The FSCA has fined the chief executive of Smart Billion Investments R10 million and debarred him for 10 years while another director was fined R500 000 and debarred for five years for contravening a number of financial sector laws.
The sanctions follow an investigation by the FSCA after it received a complaint alleging that Smart Billion traded client funds without authorisation and failed to reimburse clients’ losses caused by Smart Billion.
The FSCA found that Smart Billion traded in contracts for difference on behalf of clients through online trading platform GT247.

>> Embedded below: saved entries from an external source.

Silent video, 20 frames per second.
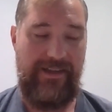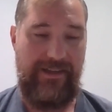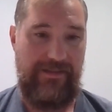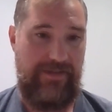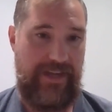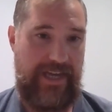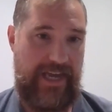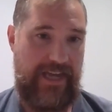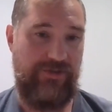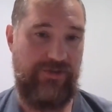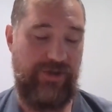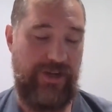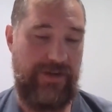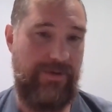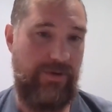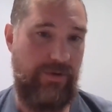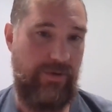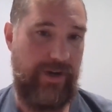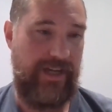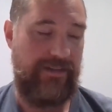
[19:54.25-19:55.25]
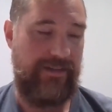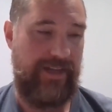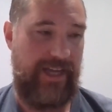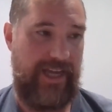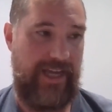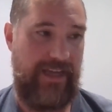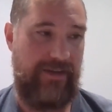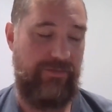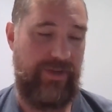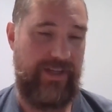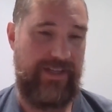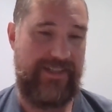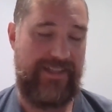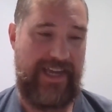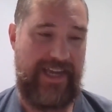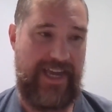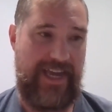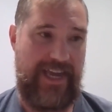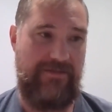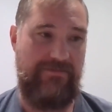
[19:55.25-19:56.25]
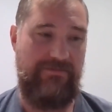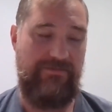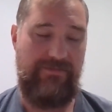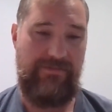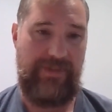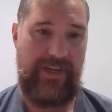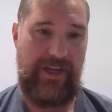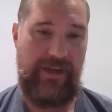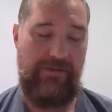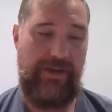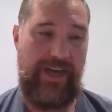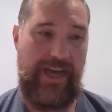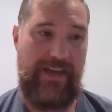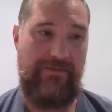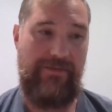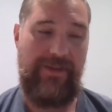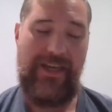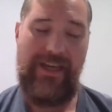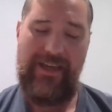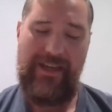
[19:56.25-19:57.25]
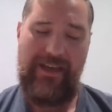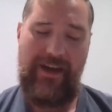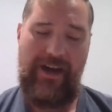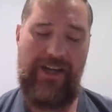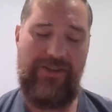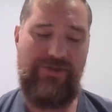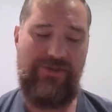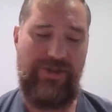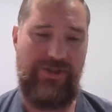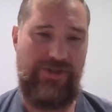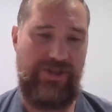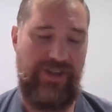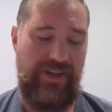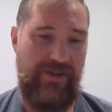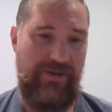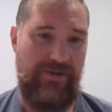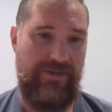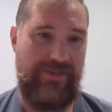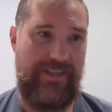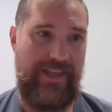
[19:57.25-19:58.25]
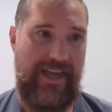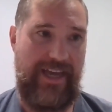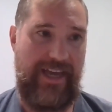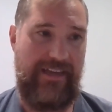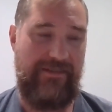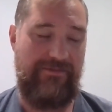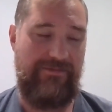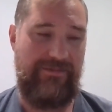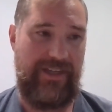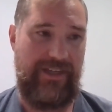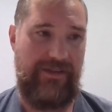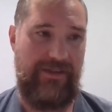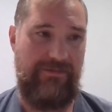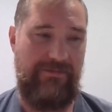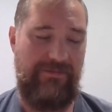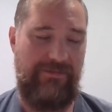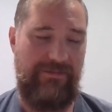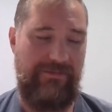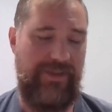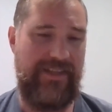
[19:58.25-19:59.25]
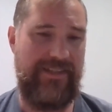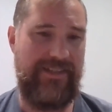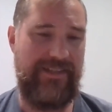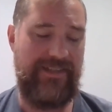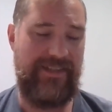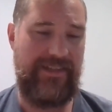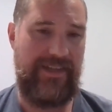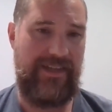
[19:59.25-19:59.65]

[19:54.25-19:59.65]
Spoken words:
the entry point and we see, hey, Entra shows that, this is an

Smart Billion opened a trading account at GT247, pooled client funds, and traded them in the name of Smart Billion. However, only a portion of the funds that clients deposited into Smart Billion’s bank account were transferred to GT247 for trading purposes. The balance was used to pay clients’ withdrawals, the FSCA said.
The FSCA found that Smart Billion contravened the following financial sector laws:
- Section 2 of the General Code of Conduct for Authorised FSPs and Representatives, which requires a provider to render financial services honestly, fairly, with due skill, care and diligence, and in the interests of clients and the integrity of the financial services industry.

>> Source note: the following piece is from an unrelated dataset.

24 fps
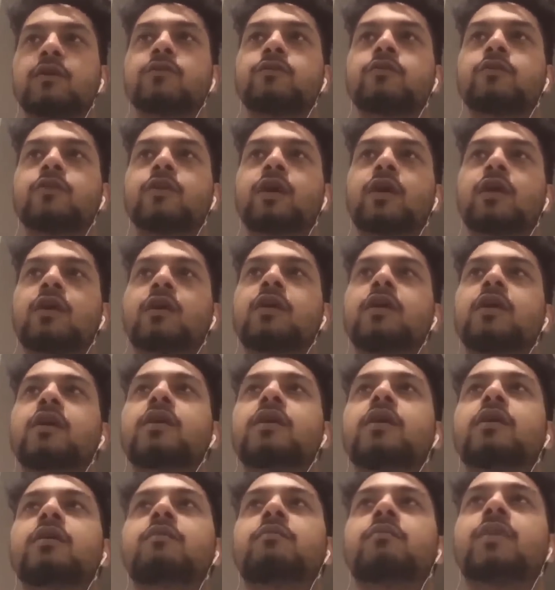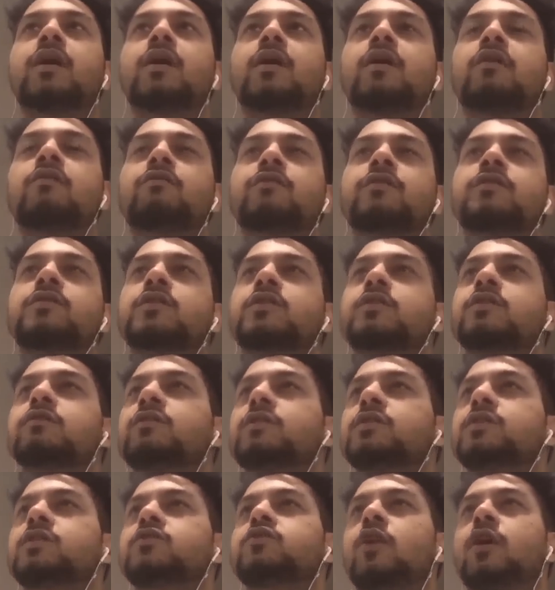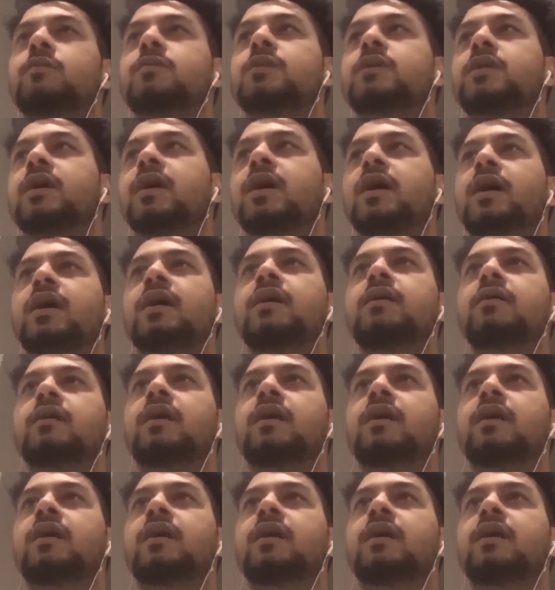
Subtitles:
So yeah, with the job that I had,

- Section 10(1)(e)(i) of the General Code, which requires a provider to take reasonable steps to ensure that financial products or funds are dealt with strictly in accordance with the mandate given to the provider.
- Section 2(a) of the Financial Institutions (Protection of Funds) Act, which requires the directors or employees of a financial institution to observe the utmost good faith and exercise proper care and diligence when investing or administering the funds held by the financial institution.

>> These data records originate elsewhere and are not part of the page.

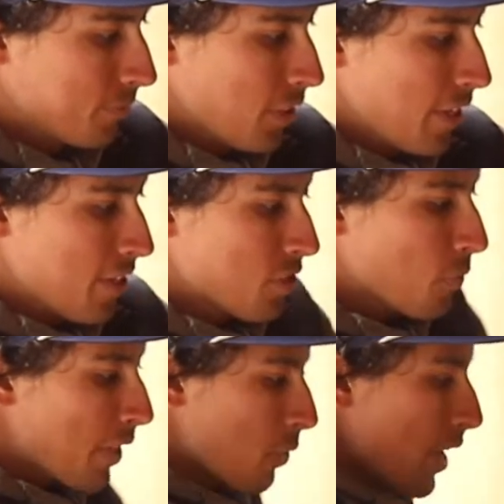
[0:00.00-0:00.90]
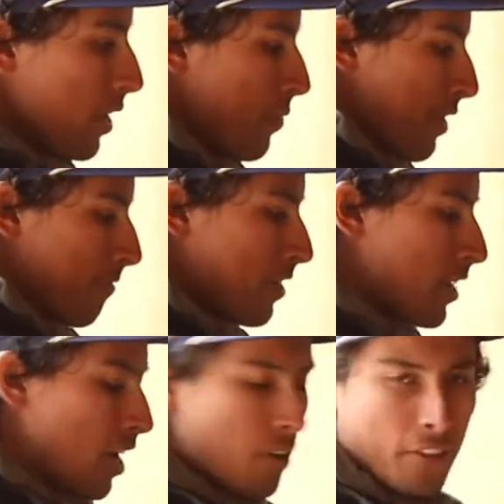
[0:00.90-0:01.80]
All right. So right away, we can
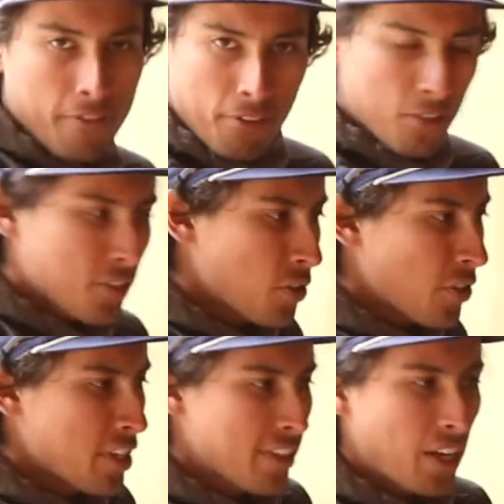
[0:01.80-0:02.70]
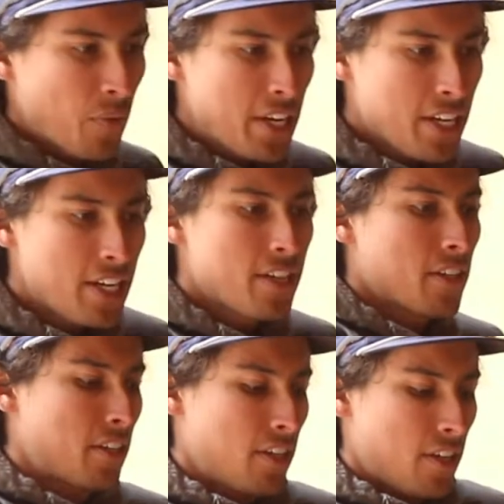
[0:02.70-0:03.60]
figure out the first ingredient that we need
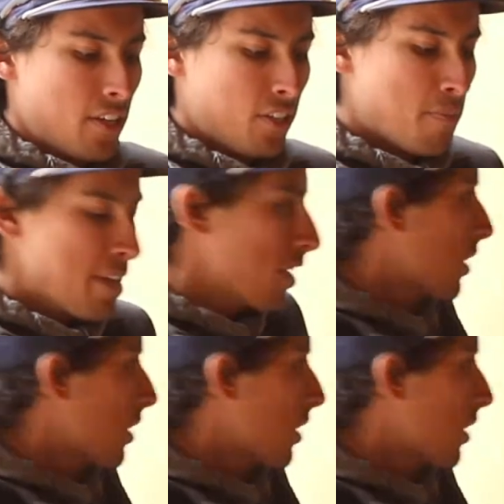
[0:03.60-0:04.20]
to make a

- Section 19(2) read with section 19(1) of the FAIS Act, which set out the auditing and accounting requirements for FSPs.
- Section 13(2) of the FAIS Act, which requires FSPs to ensure that its representatives and key individuals are competent and comply with the Fit and Proper Requirements and any other code of conduct.
The FSCA said Smart Billion had also contravened certain conditions attached to the suspension of its licence. The Authority provisionally suspended Smart Billion’s authorisation in August 2020.
It said Smart Billion’s chief executive, director and representative, Melusi Christian Ntumba, contravened section 2(a) of the Financial Institutions (Protection of Funds) Act, sections 2 and 10(1)(e)(i) of the General Code and certain conditions attached to Smart Billion’s suspension.
He also contravened section 8A of the FAIS Act in that he no longer meets the Fit and Proper Requirements. Ntumba also caused, attempted, or conspired with, aided, abetted, induced, incited, or procured Smart Billion to contravene financial sector laws, the FSCA said.
An aggravating factor was that only a small amount of clients’ funds was transferred to GT247; most of the money was used to repay clients and for personal or business expenses.
The FSCA found that director and key individual Renault Otto Kay contravened section 42 of Board Notice 194 in that he was unable to maintain the operational ability to fulfil the responsibilities imposed on Smart Billion. He also contravened section 8A of the FAIS Act.
It said an aggravating factor was that Kay agreed to act as the FSP’s KI only to secure a FAIS licence for Smart Billion, whereafter his only role was to oversee platform trading.
The FSCA said Kay did not perform his responsibilities as a KI to ensure that Smart Billion had the operational ability as envisaged in section 37 of Board Notice 194.
The Serious Commercial Crime Unit is investigating a criminal case against Smart Billion, the FSCA said.